When you’re in a heightened state of stress and haven’t learned how to manage it, you’re “more likely to use old coping skills that you learned when you were a kid and see some immaturity coming out in your responses,” Hensen says. That may be why I was so often my worst self with past partners in stressful outdoor situations.
On top of that, Alex had already seen me at my low—hunched over on the couch, cramps raging, with a heating pad across my stomach—so with him, I didn’t have to act happy when I wasn’t. I could wallow and pout and get fed up and rip off my helmet and snap that I didn’t want to go up one. more. goddamn. hill and he would still love me (maybe).
But my friends choose to hang out with me. If I throw a tantrum when the group makes a wrong turn on a hike or snap at them when they offer advice, there’s a good chance they’ll stop responding to my invites. With friendships, you “may not want to show the person how you really deal with stress,” explained Hensen, and you have “added social pressures, so you may mentally work harder to be positive or keep the group mindset strong.” So, when things get tough and I’m not having fun, I tamper those feelings and try to keep the stoke for the sake of the group. With that slight attitude shift, I’m much better prepared when things go wrong—as they ultimately will in outdoor adventures.

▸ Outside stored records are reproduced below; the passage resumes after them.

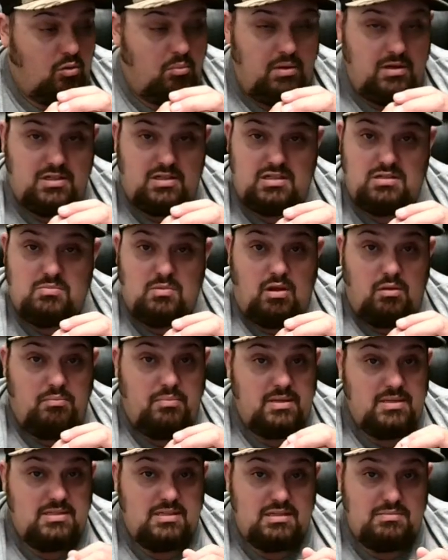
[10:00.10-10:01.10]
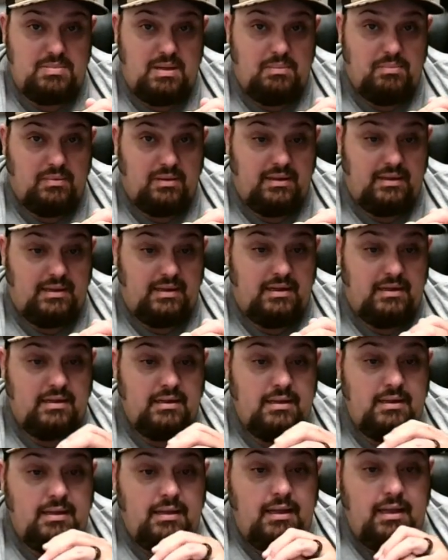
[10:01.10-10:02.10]
bunch of small business people in there,
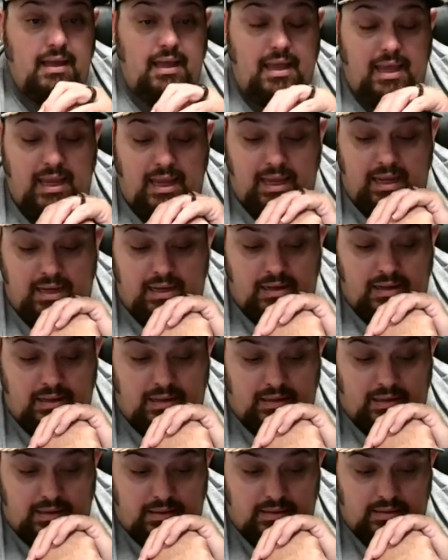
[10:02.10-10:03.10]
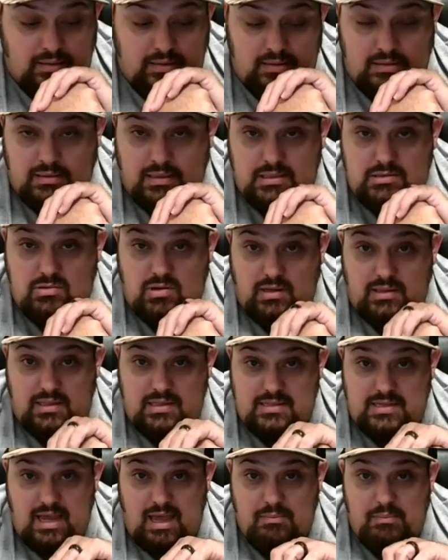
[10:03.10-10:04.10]
and let's rock
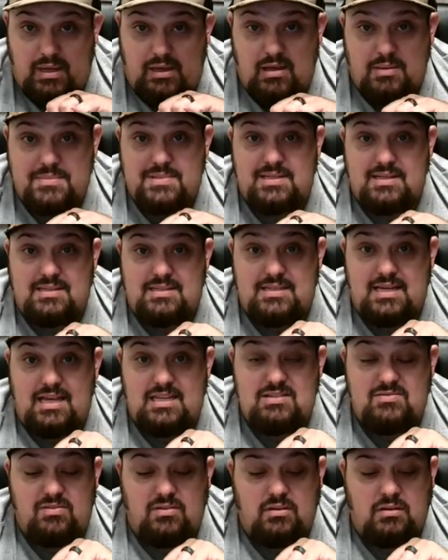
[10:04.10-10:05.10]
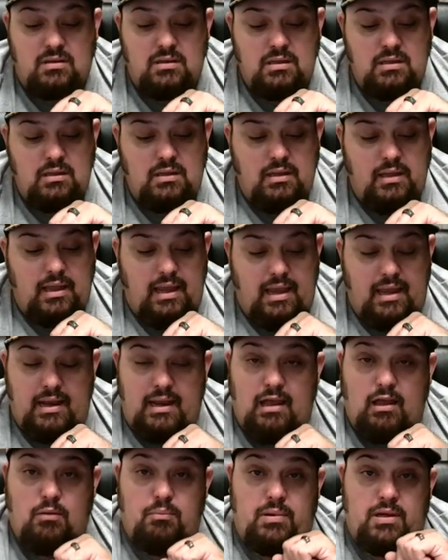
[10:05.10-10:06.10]
this out and become successful and
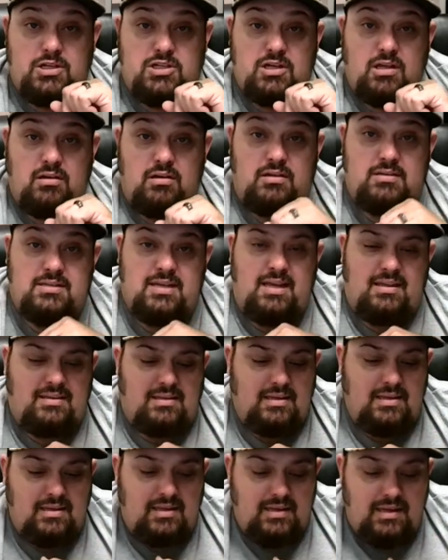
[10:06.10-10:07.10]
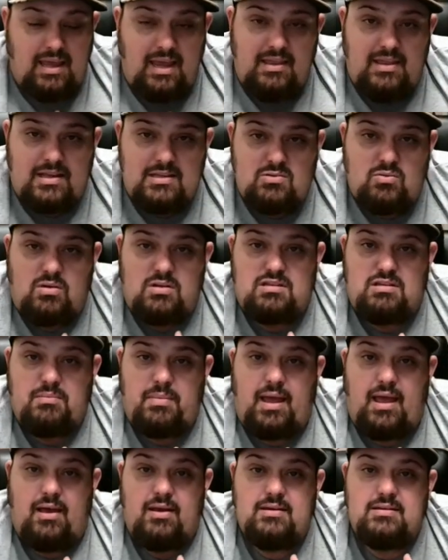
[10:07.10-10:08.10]
help each other. Because at the end of the day, that's what it's
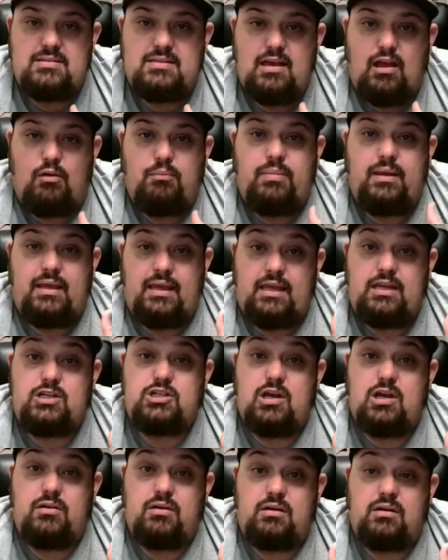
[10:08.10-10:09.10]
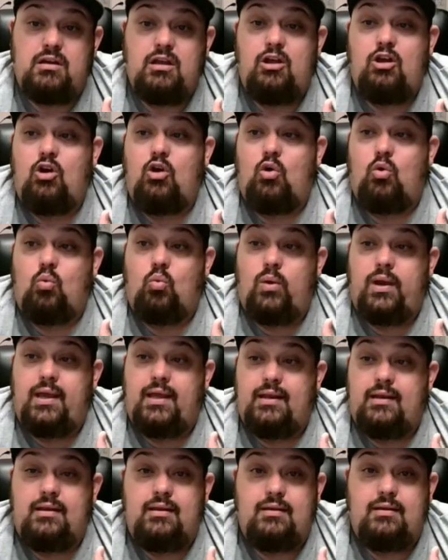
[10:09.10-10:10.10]
about, is helping each other
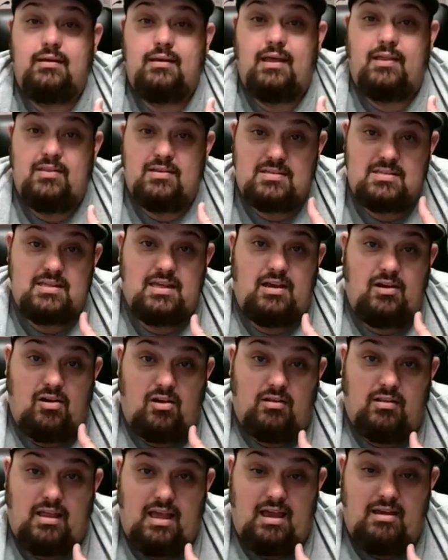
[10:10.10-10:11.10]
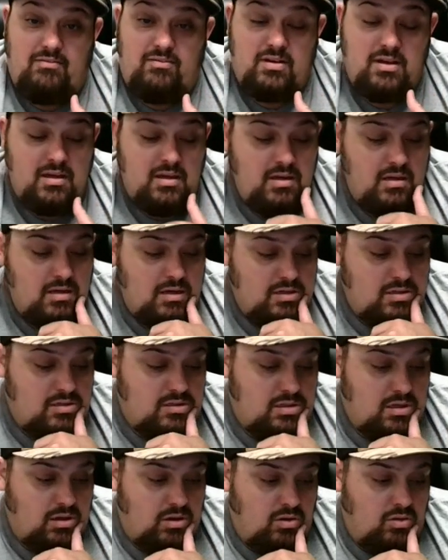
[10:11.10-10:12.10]
win in this thing called life.
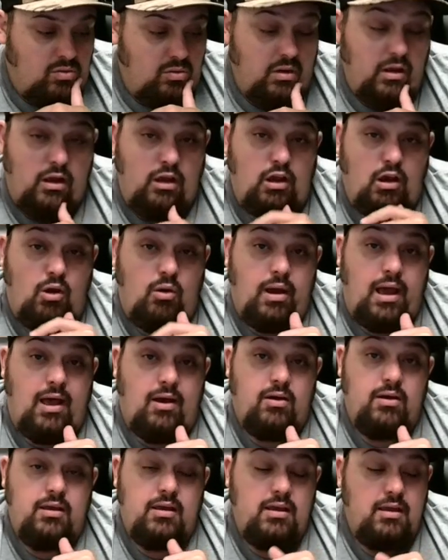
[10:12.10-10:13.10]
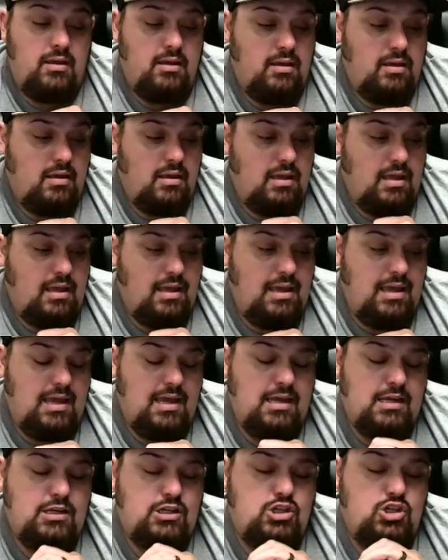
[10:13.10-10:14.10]
So go out,
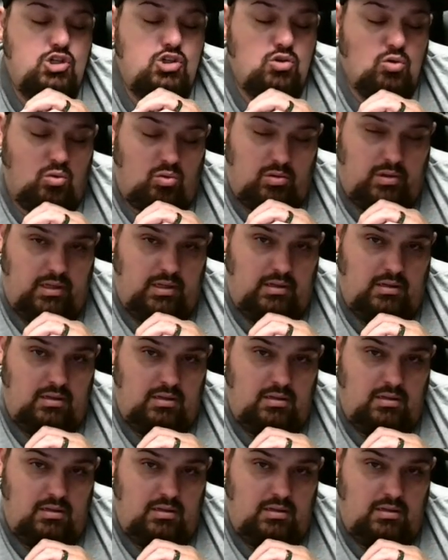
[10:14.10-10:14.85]
enjoy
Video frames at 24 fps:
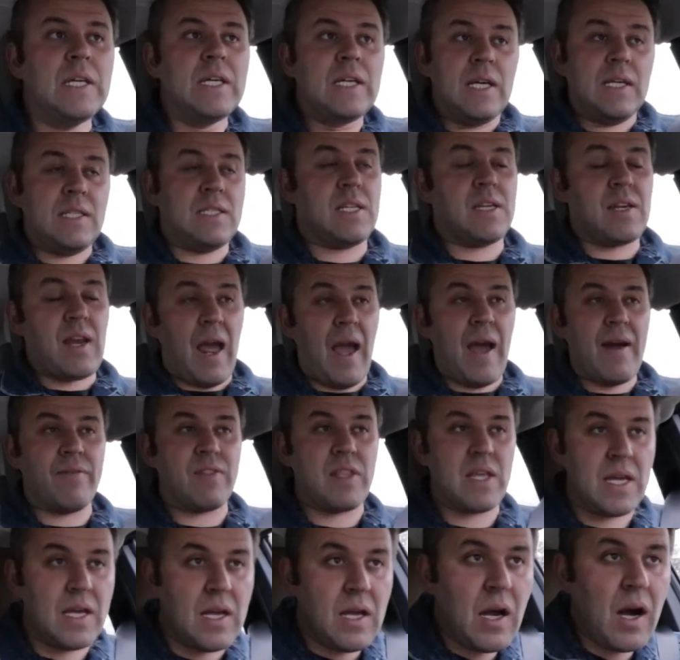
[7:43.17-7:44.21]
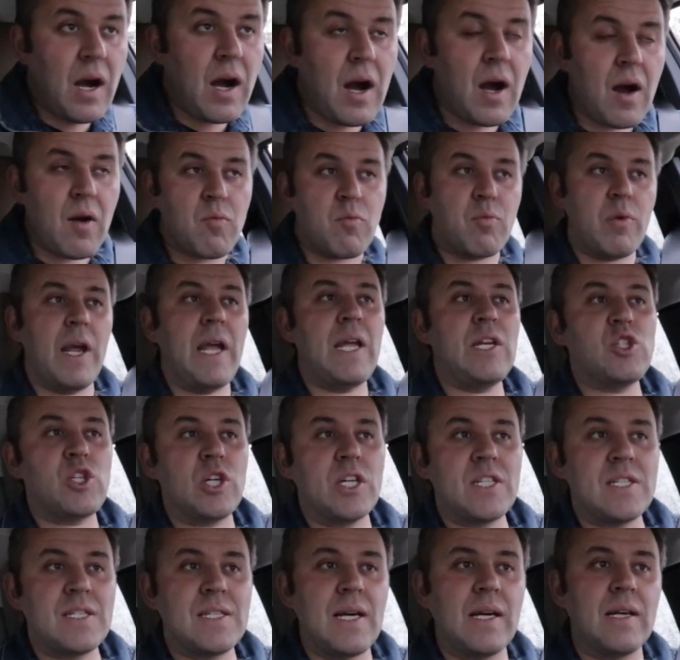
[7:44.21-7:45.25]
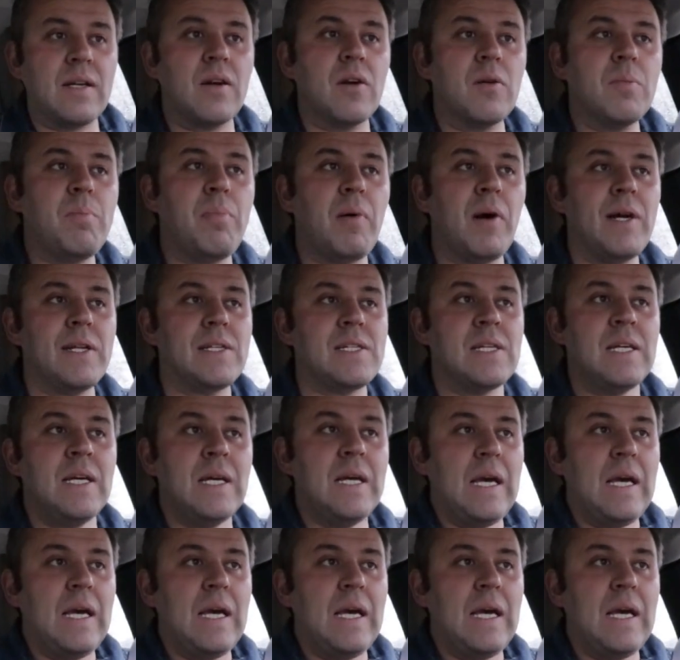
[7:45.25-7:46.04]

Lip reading: It didn't have the range extender, but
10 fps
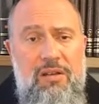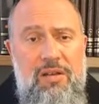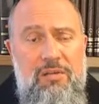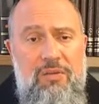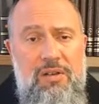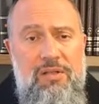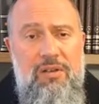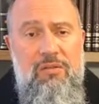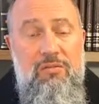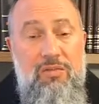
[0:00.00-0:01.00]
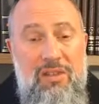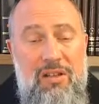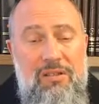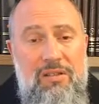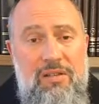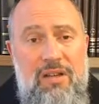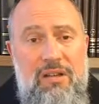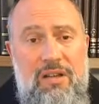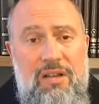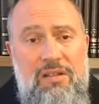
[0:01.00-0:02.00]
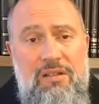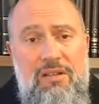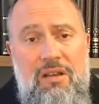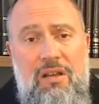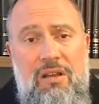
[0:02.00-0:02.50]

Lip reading: expressing or pronouncing that last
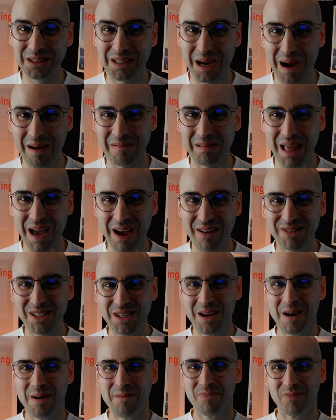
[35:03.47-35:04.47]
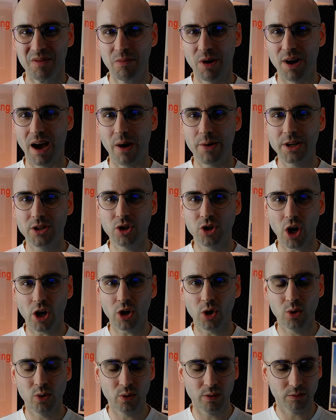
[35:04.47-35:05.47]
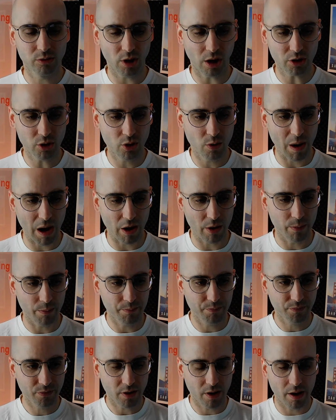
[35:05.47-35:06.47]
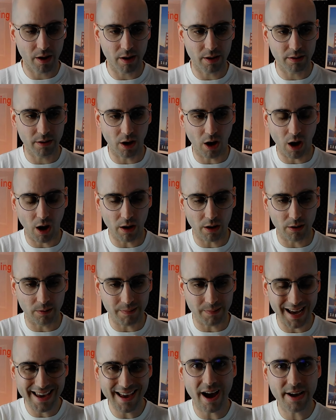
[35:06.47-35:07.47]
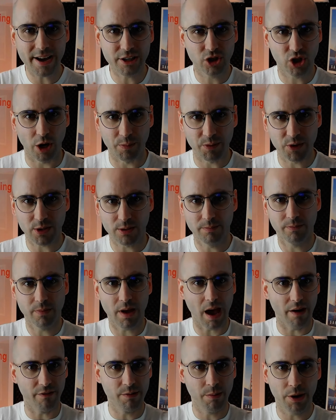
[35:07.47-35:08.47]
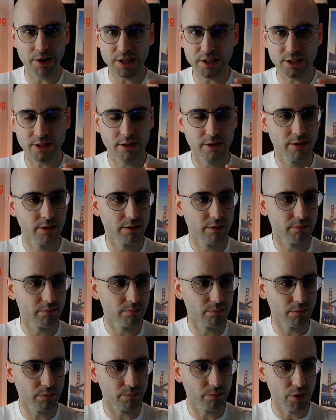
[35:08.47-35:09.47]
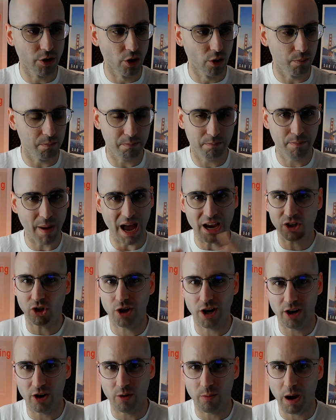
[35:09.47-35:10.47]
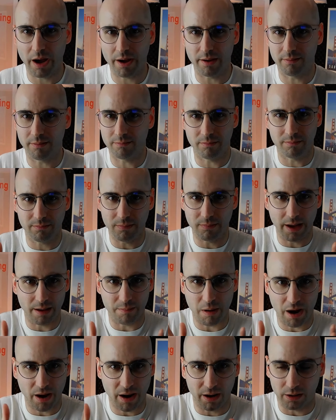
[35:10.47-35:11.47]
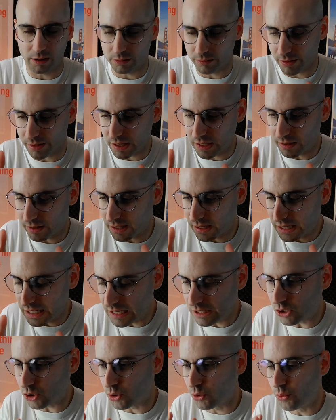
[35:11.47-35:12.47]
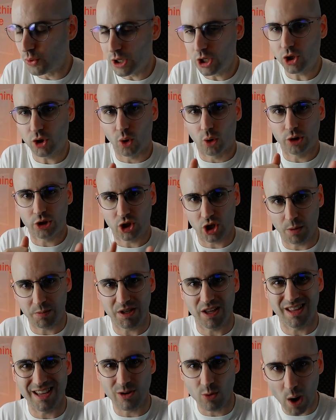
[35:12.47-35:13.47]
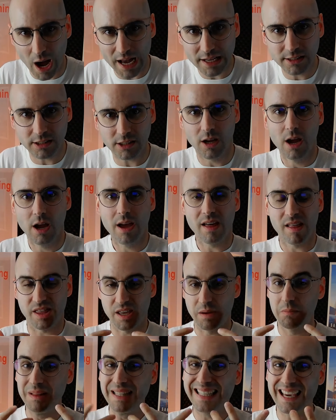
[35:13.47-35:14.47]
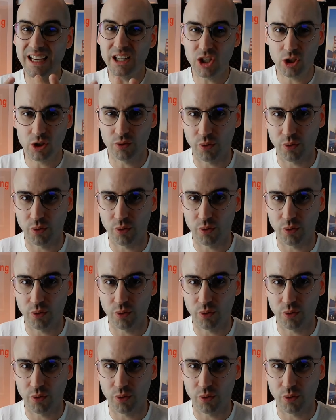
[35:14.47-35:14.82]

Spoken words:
time left, but I wanted to talk to you about AI and chips. Everybody's passionate about the needs to reshore chips in the US, the implications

It’s also easier to learn from friends. Without the heightened emotions that come with a relationship, we’re free to explore skills and gain knowledge in a more neutral environment. The same words that come off as critique from a significant other sound like advice from a friend. “When I get advice from my partner, I take it as he wants to acknowledge he knows more about the sport than I do,” explained my friend Hannah. “If my friend tells me to do something differently, I see it as them wanting me to be stronger, safer, and more knowledgable.” Another friend, Alana, experienced this, too: “When I started sport climbing with my friends, I actually started taking falls. I felt more comfortable having a conversation and working through my fear with them, instead of having to prove myself.” In turn, you begin to take ownership of that activity. The more comfortable you get with your new hobby, the more you build positive associations—and the fear starts to subside. “When we have positive experiences going out and feeling confident while learning something new, we’re going to carry some of that confidence into our relationships, most likely,” Hensen says.
Ever since Alex and I split over a year ago, my go-to adventure pals have been my best friends, not romantic partners. I’ve found a new love for sports I once hated. Recently, on a mountain bike ride with friends, everything started to go wrong. I forgot my helmet and had to scramble to borrow a friend’s. I couldn’t shift into my lowest gear, and my brakes weren’t working very well. When we arrived at the top of our climb, I lagged behind the crew, walking my bike up the last incline. On the verge of bonking with no more snacks in my pack (usually a recipe for disaster), instead of getting frustrated or beat down, I rolled up with a smile and cracked a joke. For some reason, I didn’t have to fake it; I just was happy to be out there.